(STORED DATA Opens)

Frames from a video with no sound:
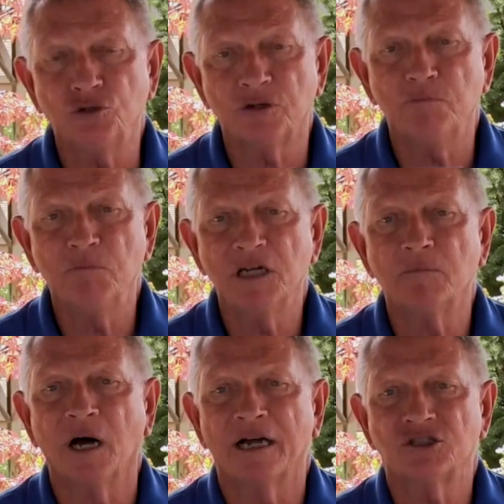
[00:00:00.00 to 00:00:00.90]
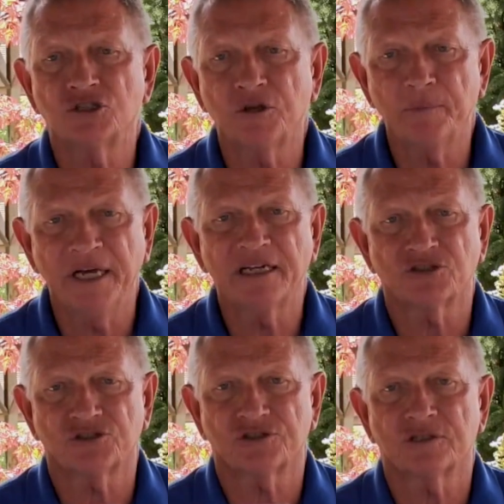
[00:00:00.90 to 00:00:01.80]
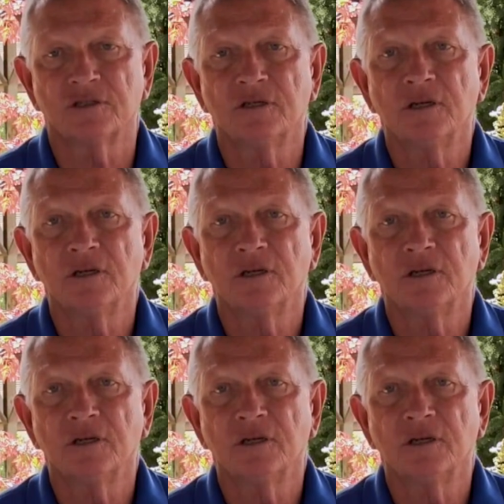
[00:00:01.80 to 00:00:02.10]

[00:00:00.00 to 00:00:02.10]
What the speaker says: you can minimize the pests.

(STORED DATA Closes)

:: EXERCISE GOAL ::
All entries above must be printed again verbatim, with images excluded.

:: WRITTEN REPLY ::
Frames from a video with no sound:
[00:00:00.00 to 00:00:00.90]
[00:00:00.90 to 00:00:01.80]
[00:00:01.80 to 00:00:02.10]

[00:00:00.00 to 00:00:02.10]
What the speaker says: you can minimize the pests.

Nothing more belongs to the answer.